Background/Purpose: Currently the most common method to increase flexibility is through static stretching, however yoga is rising in popularity. The purpose of the study was to compare yoga and static stretching to determine which is most effective for improving hip and shoulder range of motion. Methods: Subjects participated in one of three groups, yoga, stretching and control. Range of motion was assessed on entry and 1 month later. An analysis of variance was conducted for comparison between each group. A p value of 0.05 was used to determine if the data is significantly different. Results: Compared to the control group, those who participated in the one-month class, both yoga and static stretching showed significant improvements in range of motion.

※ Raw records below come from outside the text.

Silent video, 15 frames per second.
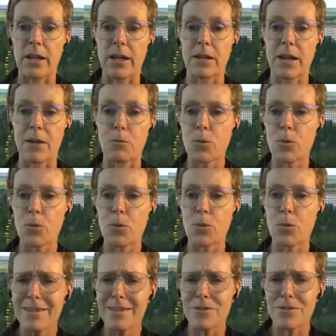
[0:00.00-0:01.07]
and we're not
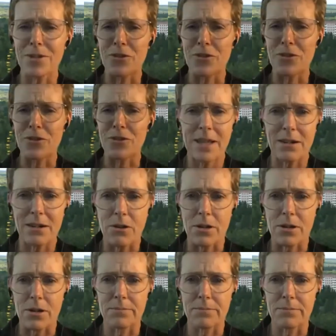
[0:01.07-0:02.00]
addressing that at all.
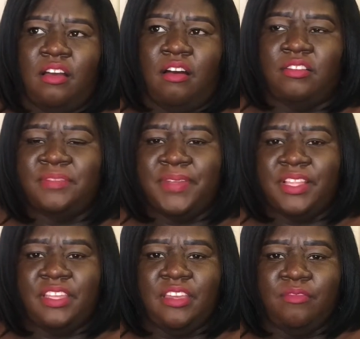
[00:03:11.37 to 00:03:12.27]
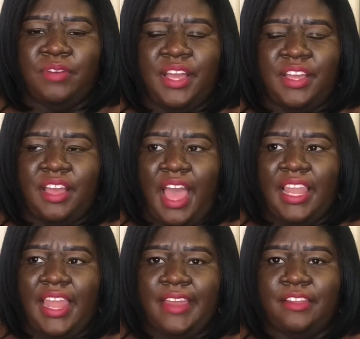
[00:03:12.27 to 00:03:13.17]
ultimately what i
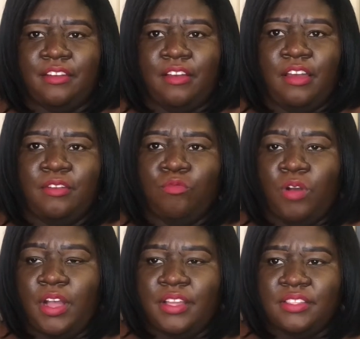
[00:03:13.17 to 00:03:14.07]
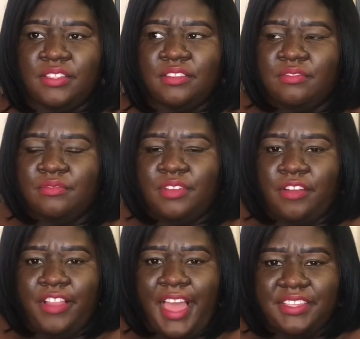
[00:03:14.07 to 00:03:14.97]
landed on was a
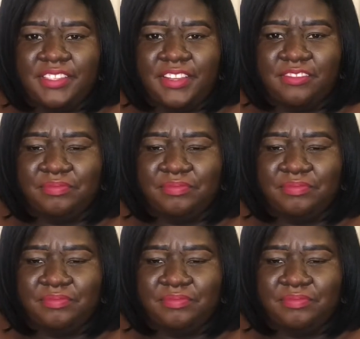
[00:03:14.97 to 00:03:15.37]
relaxer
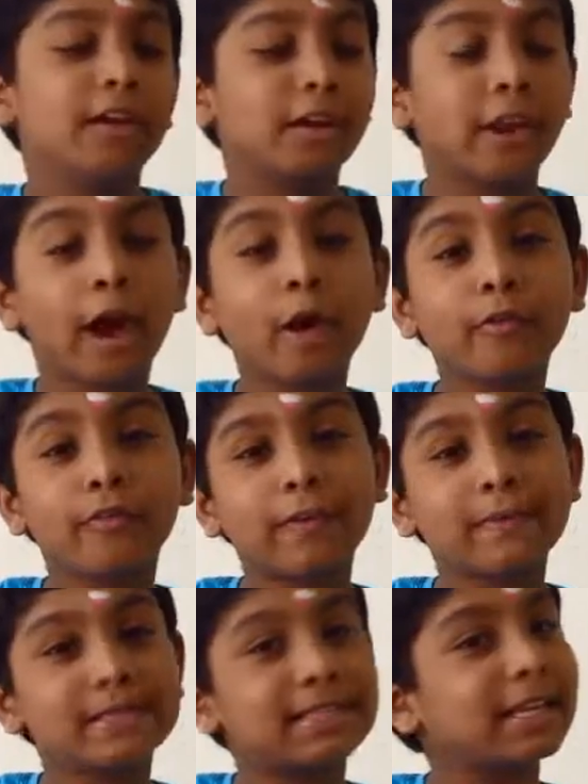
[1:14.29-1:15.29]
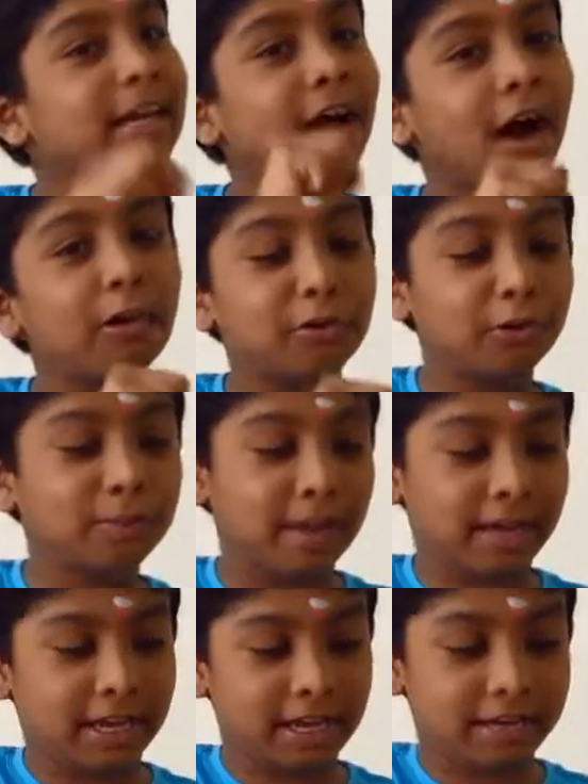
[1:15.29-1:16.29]
Now we will see how to
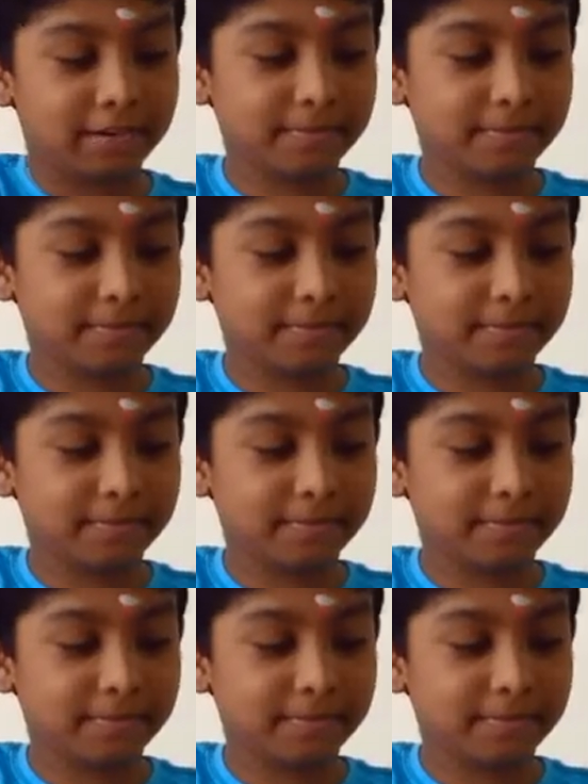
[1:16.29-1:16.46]
make it.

The yoga group showed a greater range of motion improvement that the static stretching group with a mean difference of 1.08902 degrees (p<0.001, 95% confidence interval, η2=0.224). Conclusions: Yoga is shown to have a greater effect on range of motion at the shoulder and hip than static stretching in a healthy population. With further positive results, yoga may prove to have an important therapeutic role with joint restrictions.